* **Input data**
**********

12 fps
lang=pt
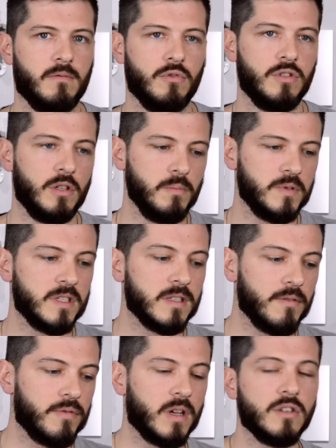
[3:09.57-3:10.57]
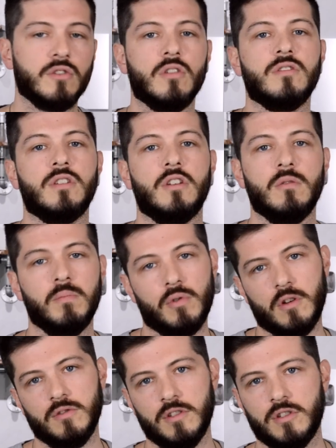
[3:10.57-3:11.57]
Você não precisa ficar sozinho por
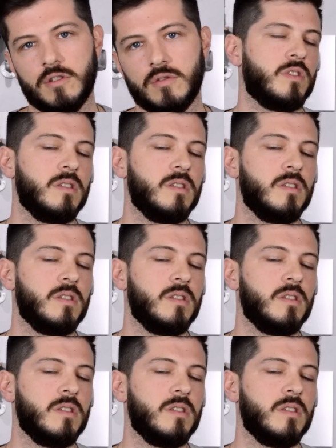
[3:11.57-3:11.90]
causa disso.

**********

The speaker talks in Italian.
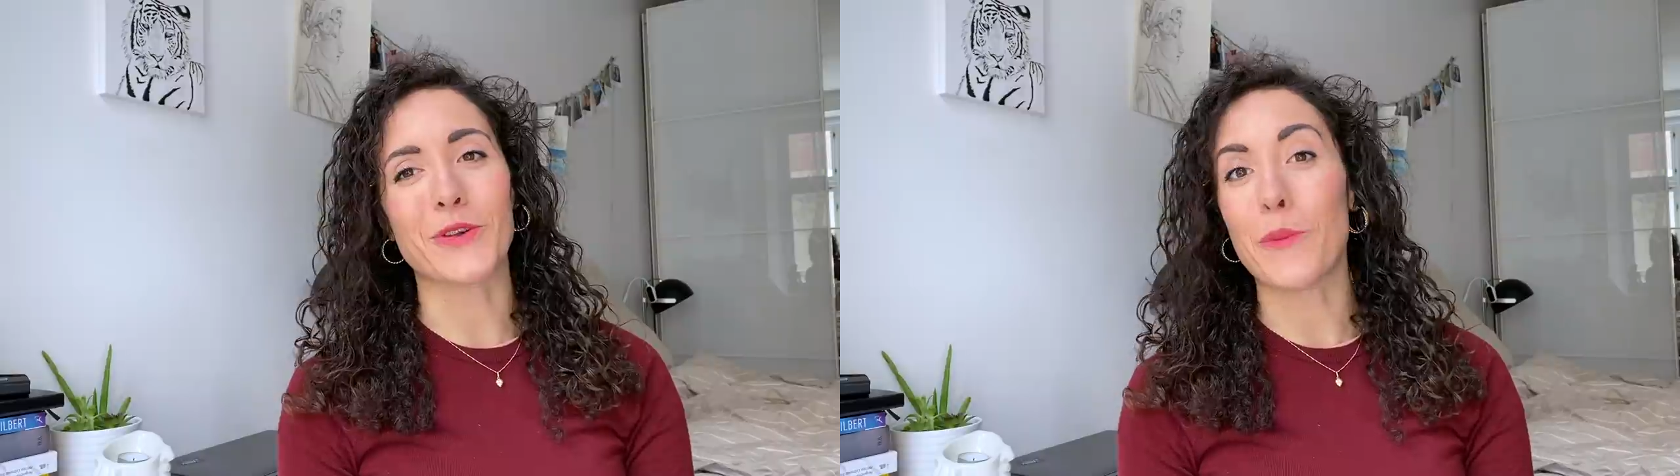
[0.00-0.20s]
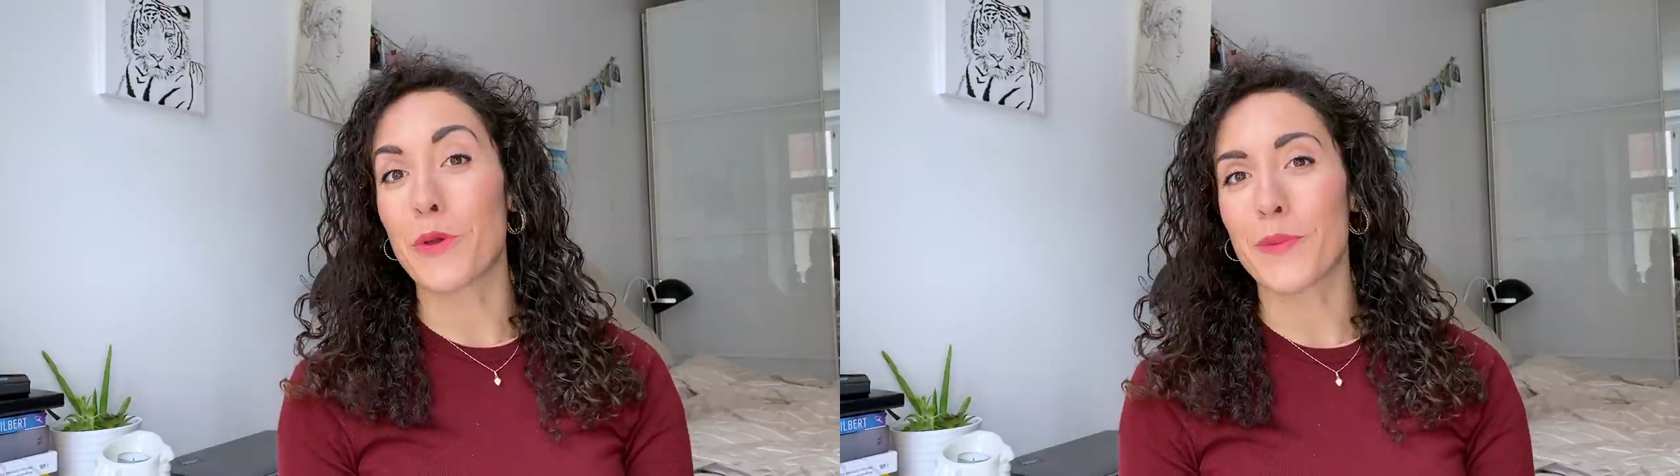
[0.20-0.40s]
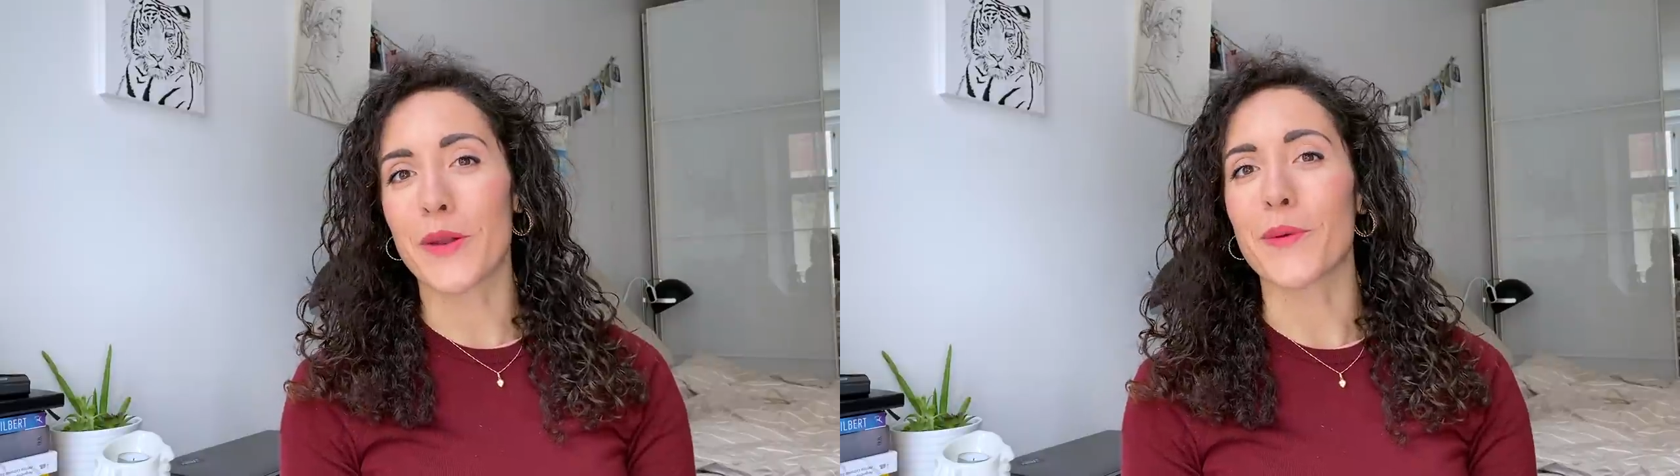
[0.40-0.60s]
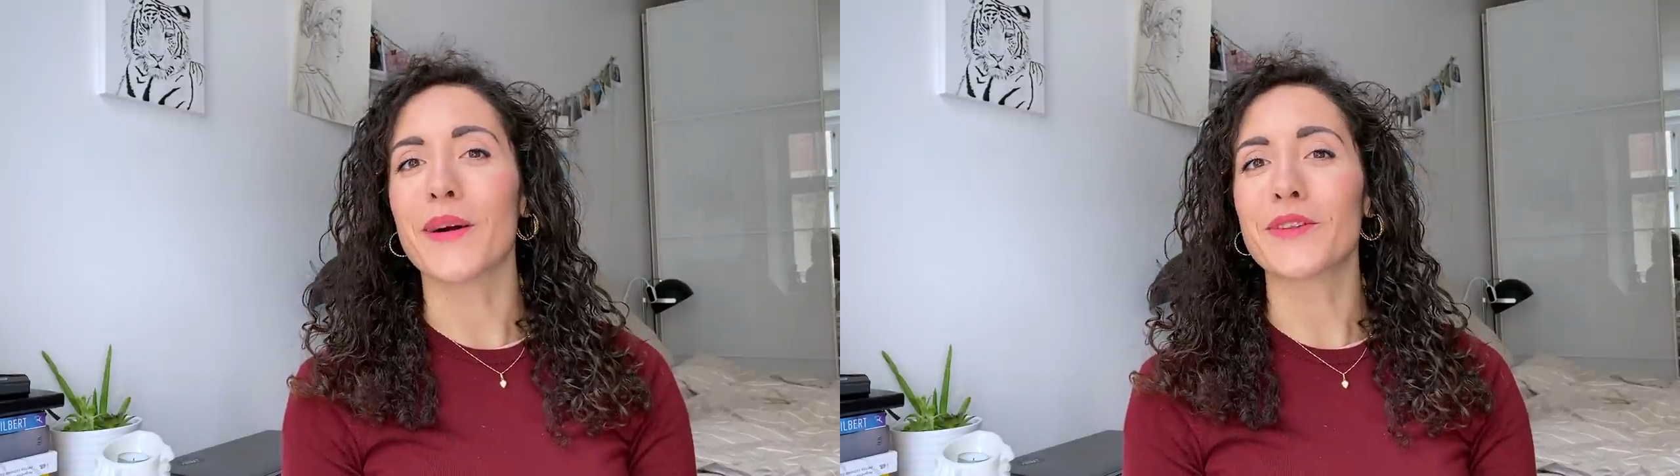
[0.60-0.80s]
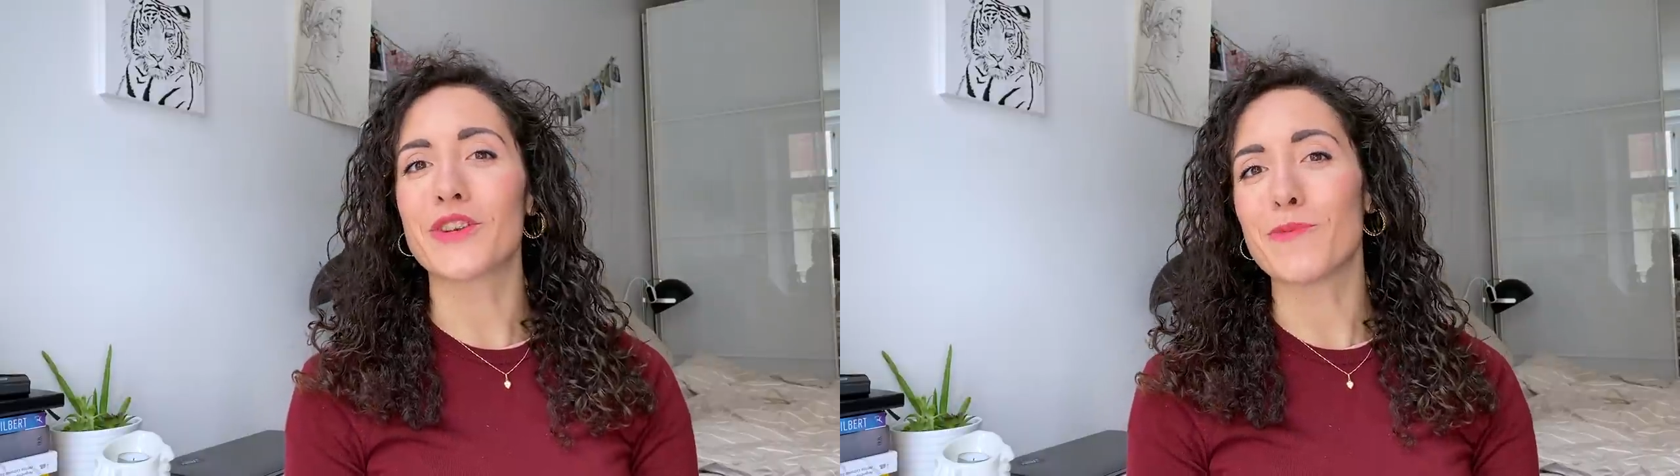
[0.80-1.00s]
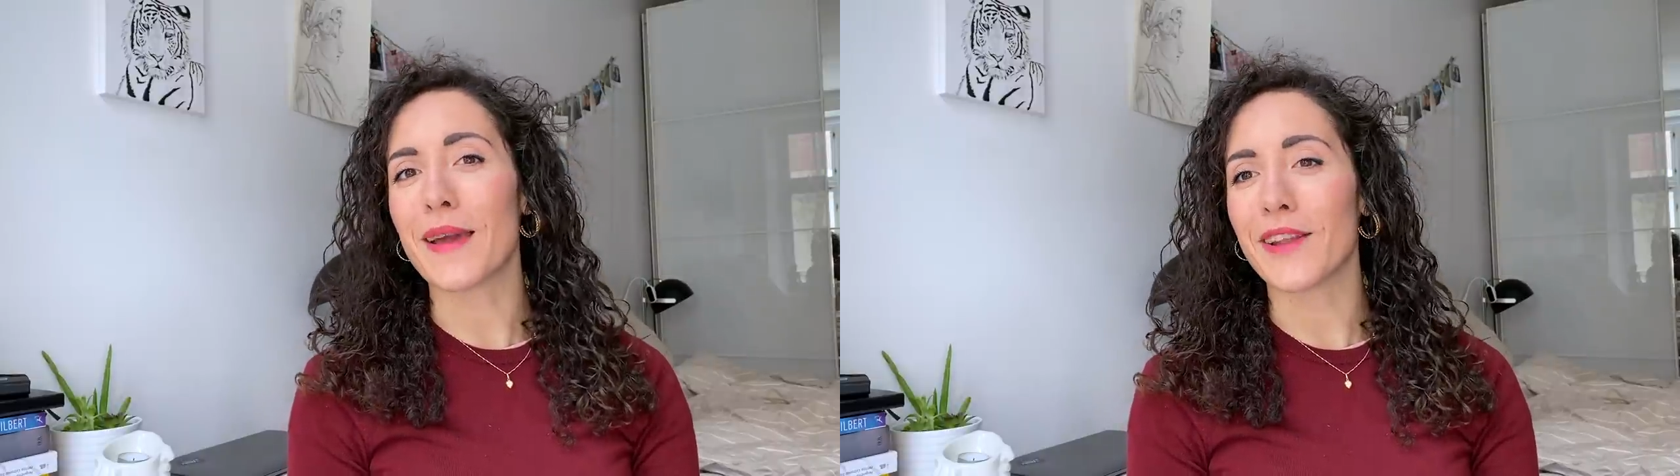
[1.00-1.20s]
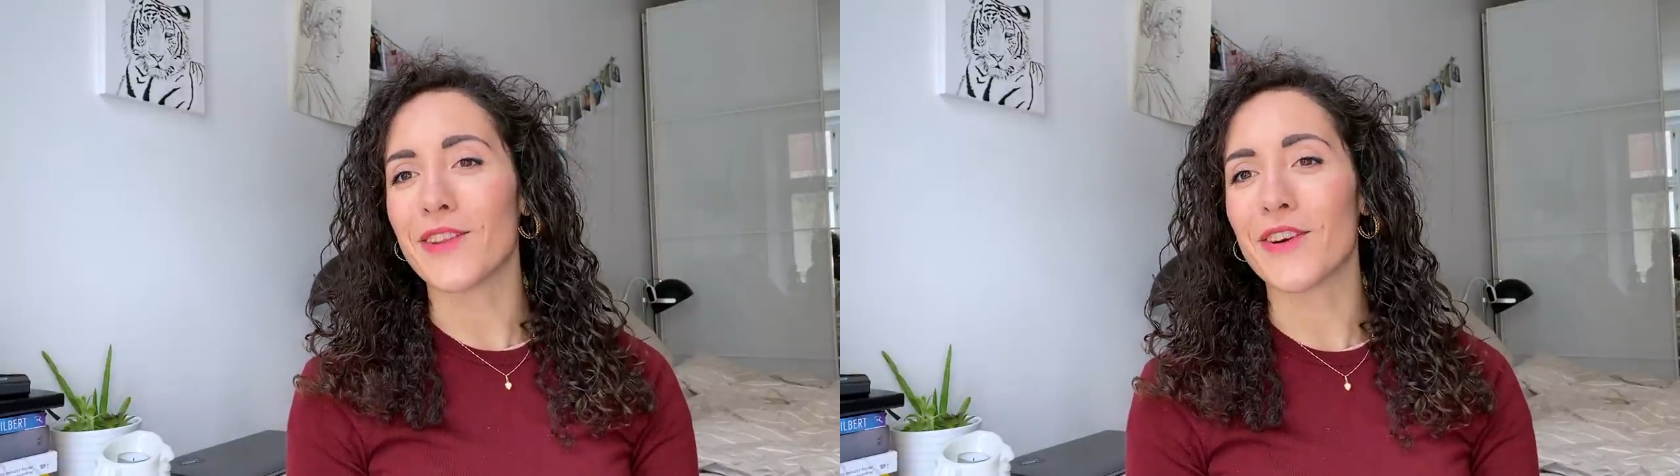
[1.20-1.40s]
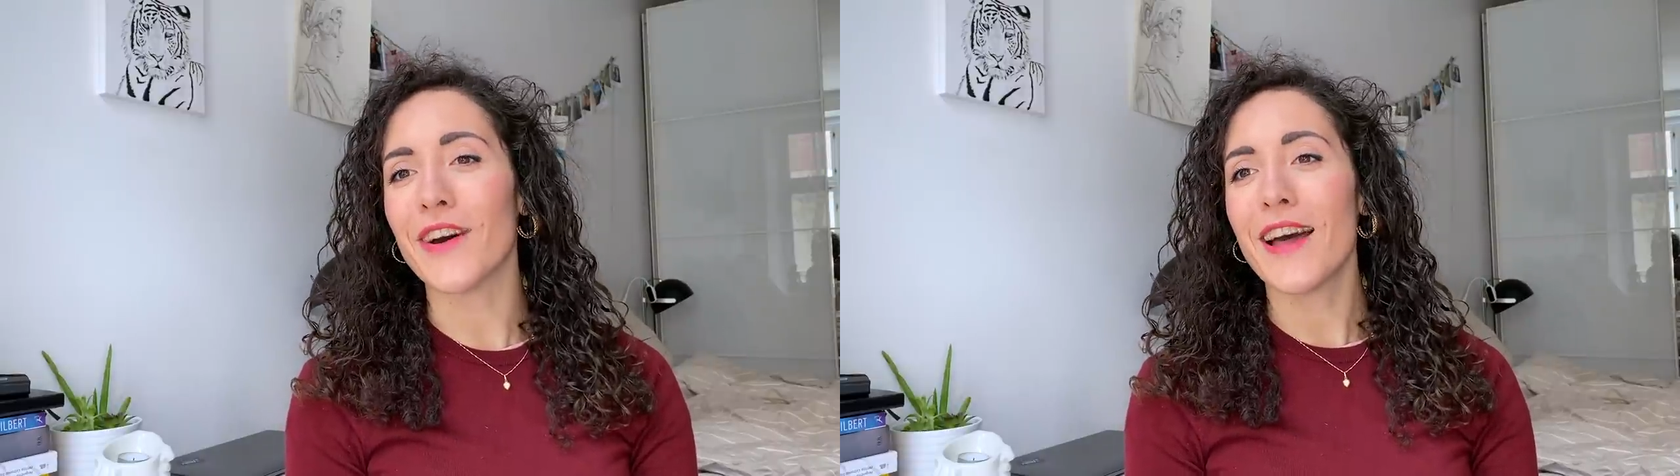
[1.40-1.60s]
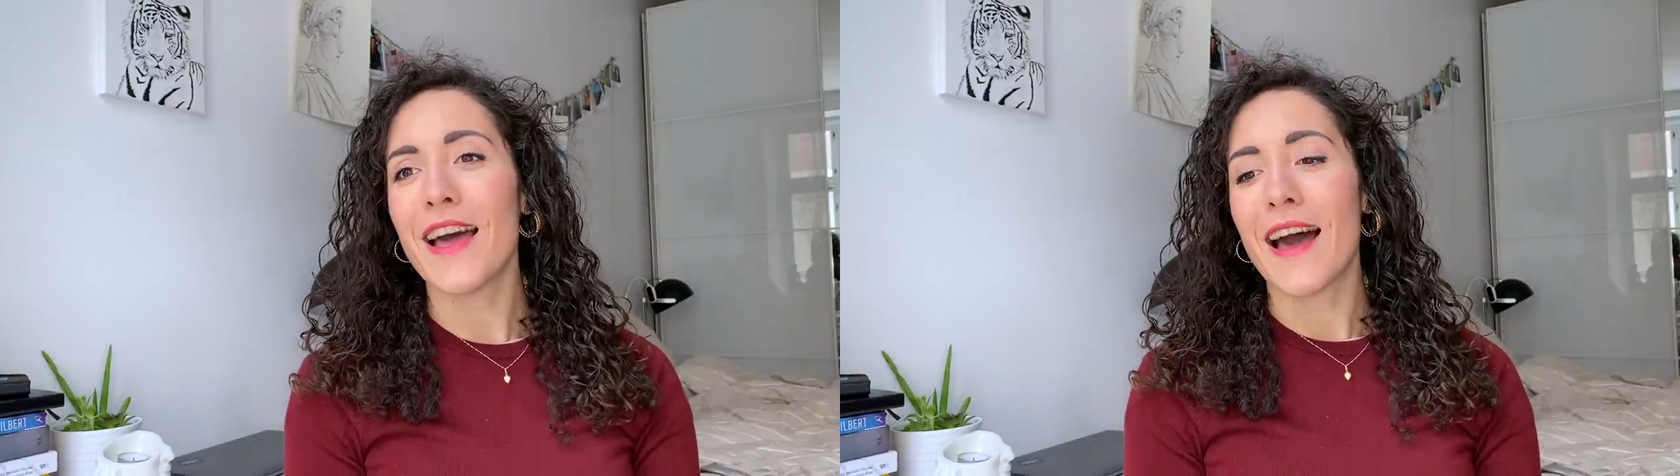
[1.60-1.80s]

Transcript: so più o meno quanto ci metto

**********

* **Your objective**
When copying from the data above, begin at the line containing "[0.40-0.60s]" and end at the line containing "Transcript: so più o meno quanto ci metto"; return those lines exactly and leave all pictures behind.

* **Exercise response**
[0.40-0.60s]
[0.60-0.80s]
[0.80-1.00s]
[1.00-1.20s]
[1.20-1.40s]
[1.40-1.60s]
[1.60-1.80s]

Transcript: so più o meno quanto ci metto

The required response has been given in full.